Photoshop need not be a sledgehammer; to give but one of thousands of examples: its computational power may be used to delicately nudge pixels of a certain value so that they cause their neighboring picture elements to be more apparent. If you are a photographer who practiced in decades past, you likely remember the procedure for rendering subtle qualities of tonality and texture: it involved floating a sheet of photosensitive paper in a tray of warm chemical fluid, and from time to time, poking it with a stick. We had control, but not that much control.

Roger Bruce

This post, and Bruce’s previous post, are an interesting way of looking at Photoshop as offering more subtlety than previous technology. Too much web discourse, still, is spent railing against tools themselves rather than the way they’re used. This is especially prevalent in photojournalismland where what the mere use of Photoshop currently outweighs the ethics of the situation.

So it’s nice to see posts like this focusing on subtlety judicious use of the tools available to us. Photoshop, BAD is not a useful message. How not to be heavy-handed is.

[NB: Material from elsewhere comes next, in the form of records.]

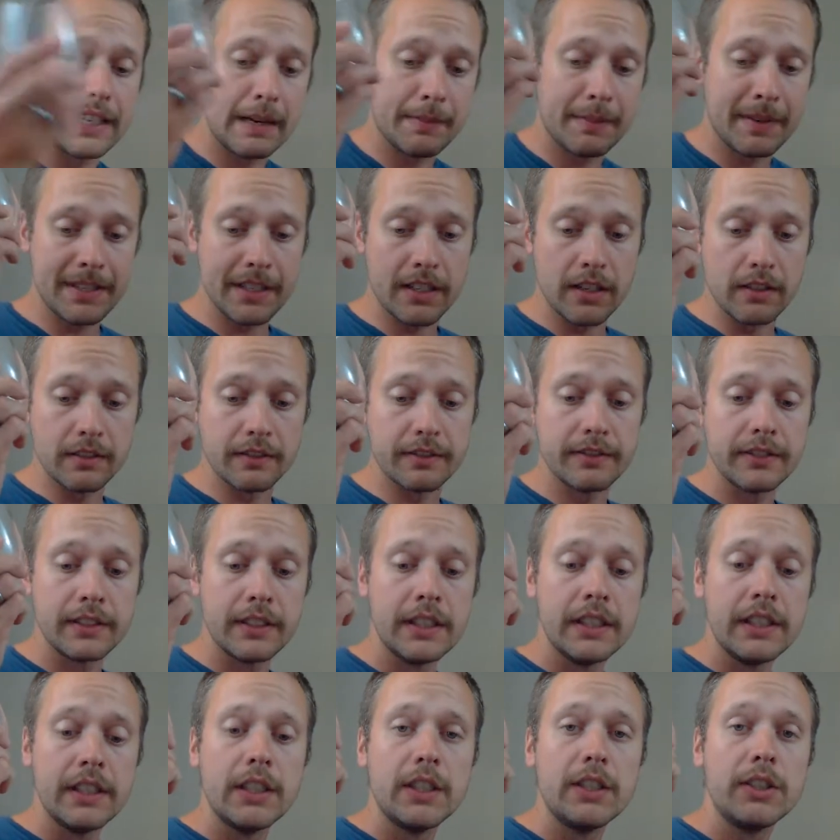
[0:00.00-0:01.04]
myself
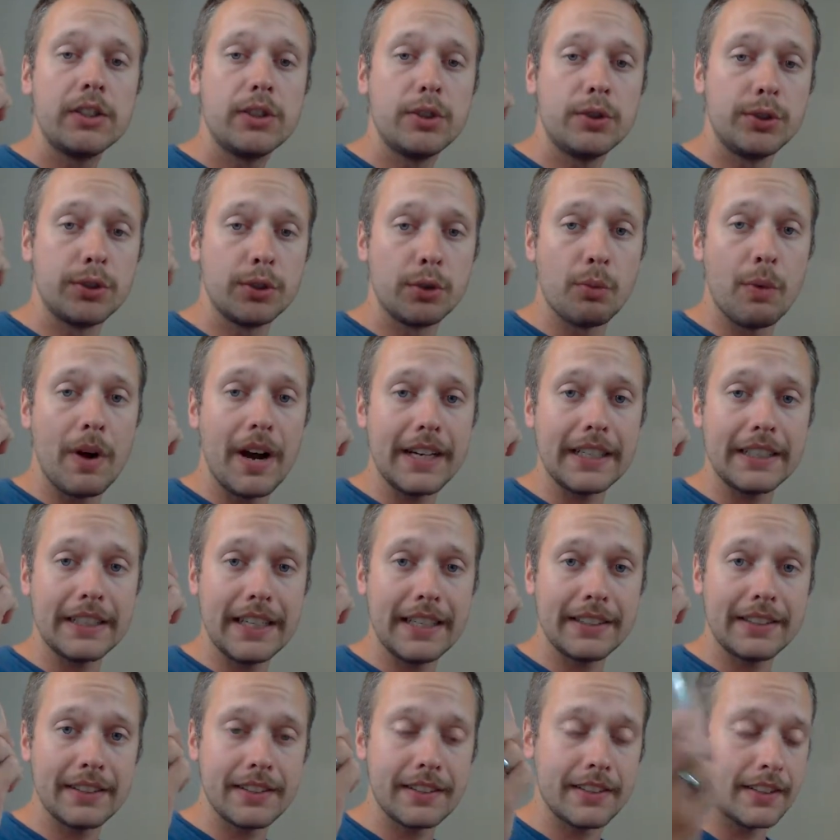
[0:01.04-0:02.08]
two little wine
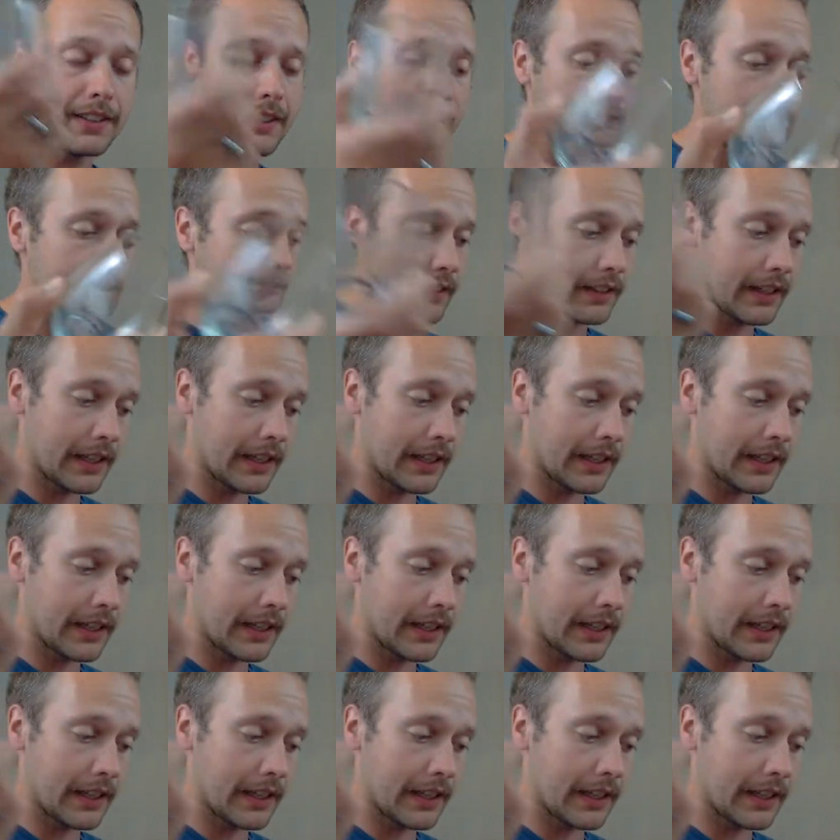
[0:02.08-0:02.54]
glasses here,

Duane Michals. Empty New York. c1964.

Duane Michals

Duane Michals. Empty New York. c1964.
Duane Michals. Empty New York. c1964.

When I made those pictures, I knew nothing about photography. I found a wonderful book by Eugène Atget. He had photographed empty rooms and empty streets in Paris and I was stunned. So I would get out onto the streets early in the morning and take pictures. I called it my “five-finger exercise.”

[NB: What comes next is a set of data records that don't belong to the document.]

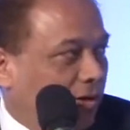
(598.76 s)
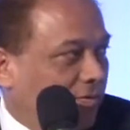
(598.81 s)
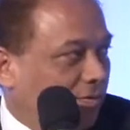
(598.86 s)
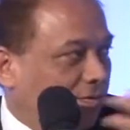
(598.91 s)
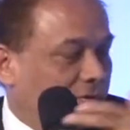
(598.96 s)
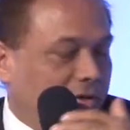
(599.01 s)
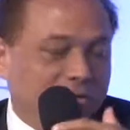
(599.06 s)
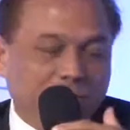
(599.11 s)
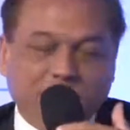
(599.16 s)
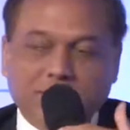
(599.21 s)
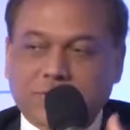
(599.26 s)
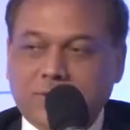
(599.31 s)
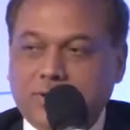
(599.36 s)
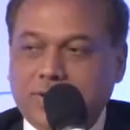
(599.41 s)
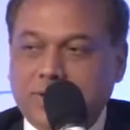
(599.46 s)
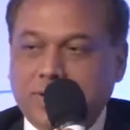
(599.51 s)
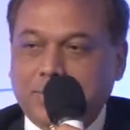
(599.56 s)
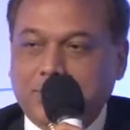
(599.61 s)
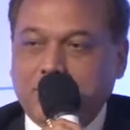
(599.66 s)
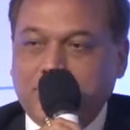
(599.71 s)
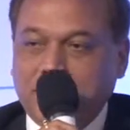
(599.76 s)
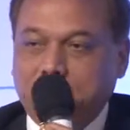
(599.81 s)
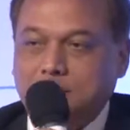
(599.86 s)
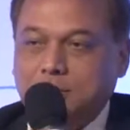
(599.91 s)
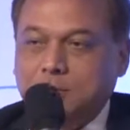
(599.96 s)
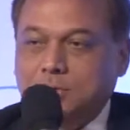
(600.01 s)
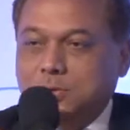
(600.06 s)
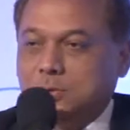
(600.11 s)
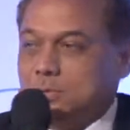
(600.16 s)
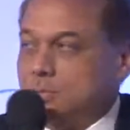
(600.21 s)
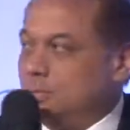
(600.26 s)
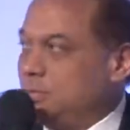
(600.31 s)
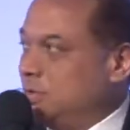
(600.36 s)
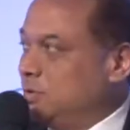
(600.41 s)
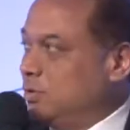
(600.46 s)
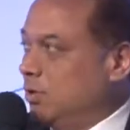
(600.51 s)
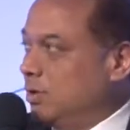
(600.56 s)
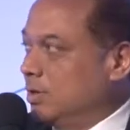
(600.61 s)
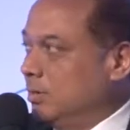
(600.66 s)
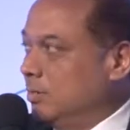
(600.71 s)
everyone has been talking about, I know you
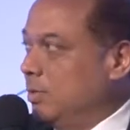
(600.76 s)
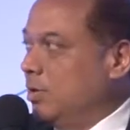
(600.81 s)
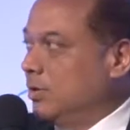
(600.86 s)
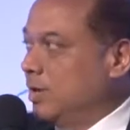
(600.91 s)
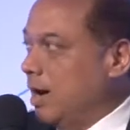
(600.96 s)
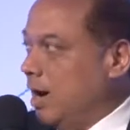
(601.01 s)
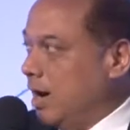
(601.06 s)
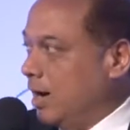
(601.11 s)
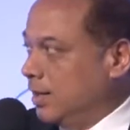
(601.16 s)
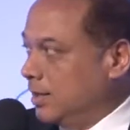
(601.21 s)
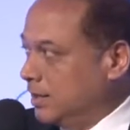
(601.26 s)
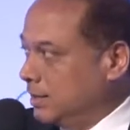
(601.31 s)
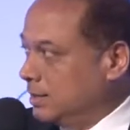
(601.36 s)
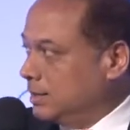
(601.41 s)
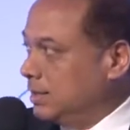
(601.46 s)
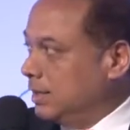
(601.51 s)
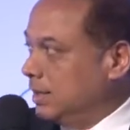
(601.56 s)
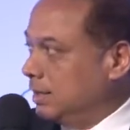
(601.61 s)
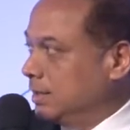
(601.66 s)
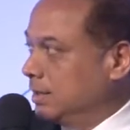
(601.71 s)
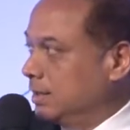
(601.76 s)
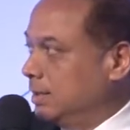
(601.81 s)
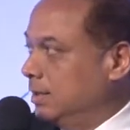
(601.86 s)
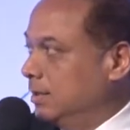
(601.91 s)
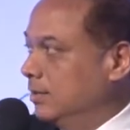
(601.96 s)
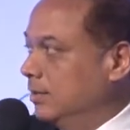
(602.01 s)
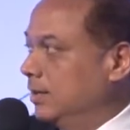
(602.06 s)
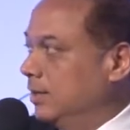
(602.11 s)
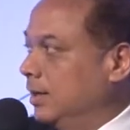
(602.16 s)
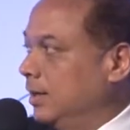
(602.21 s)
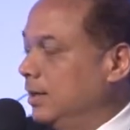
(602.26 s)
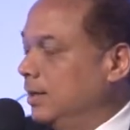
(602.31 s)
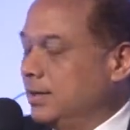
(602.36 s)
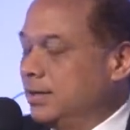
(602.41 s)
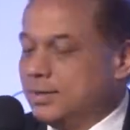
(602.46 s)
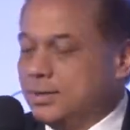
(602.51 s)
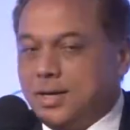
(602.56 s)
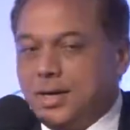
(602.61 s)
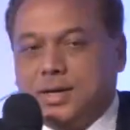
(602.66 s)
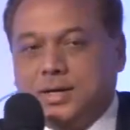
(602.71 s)
talk about artistic,
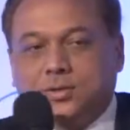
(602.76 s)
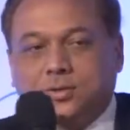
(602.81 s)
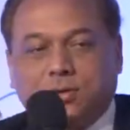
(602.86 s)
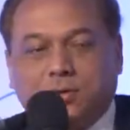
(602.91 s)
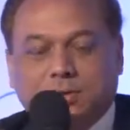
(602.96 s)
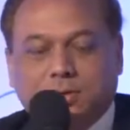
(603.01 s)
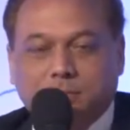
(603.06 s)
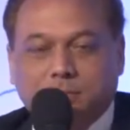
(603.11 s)
and I talk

All these rooms began to look like stage sets. I saw them as pure theatre. My classic example is the barbershop photo: the jacket hanging, the clock over the chair. I thought, well, this is a mise en scène. The man comes in, he puts on his barber costume, and he does his barber act. I began to see the empty streets or empty shops as theatrical backdrops. “Empty New York” is the beginning of me seeing everything as total theatre.

Duane Michals

Duane Michals. Rene Magritte.
Duane Michals. Rene Magritte.

I have a new concept. I call it the “prose portrait.” A prose portrait doesn’t necessarily show you what someone looks like; it’s not a line-for-line reproduction of a face. A prose portrait tells you what the nature of the person is about. When I photographed Magritte, the portrait was made in the nature of Magritte. When I photographed Warhol, the portrait was in the character, the mystery—if there is one—of Warhol. You can’t capture someone, per se. How could you? The subject probably doesn’t even know who he (or she) is. So, for me, a prose portrait is about a person, rather than of a person.

Duane Michals

Really like this interview. Really really like these two points about photos as theatrical backdrops and portraiture about the nature of the person.

The note about photos as theatrical backdrops in particular gives me some additional language to explain how ruin porn (among other photography genres) often fails.

And this is just flat-out good advice for any novice photographer too. If you’re photographing a place, give us a sense of how it’ll be populated, change., etc. If you’re photographing a person, make it about the person, not of the person.

Kip Praslowicz

Dismissal via Snapshot

Kip Praslowicz. Chester Park. Duluth, MN. November
Kip Praslowicz. Chester Park. Duluth, MN. November

Start with the snapshot. Start with the connection. Figure out why grandma cares about the subject and make that the keystone in a photograph. Then pile on the better gear, experience and technical tricks to make it a better damn photograph than grandma can take.

(via Dismissal Via Snapshot | Kip Praslowicz)

Yes! Yes! Yes!

The irony of dismissal via snapshot is that “snapshots” are almost always the most-posed and edited photos in the album. Seriously. Think about all the photos your parents, relatives, friends’ parents, etc. took of you. “Everybody get together. Smile. Stop screwing around! You too! Okay let me back up and get everyone in. On three. Okay, I think someone blinked, let me take another just to be safe. etc. etc.”

Aspiring to take meaningful and good family photos is all I truly care about in my photography. That this is somehow an inferior practice? Please. Those are the only photos most of us really care about.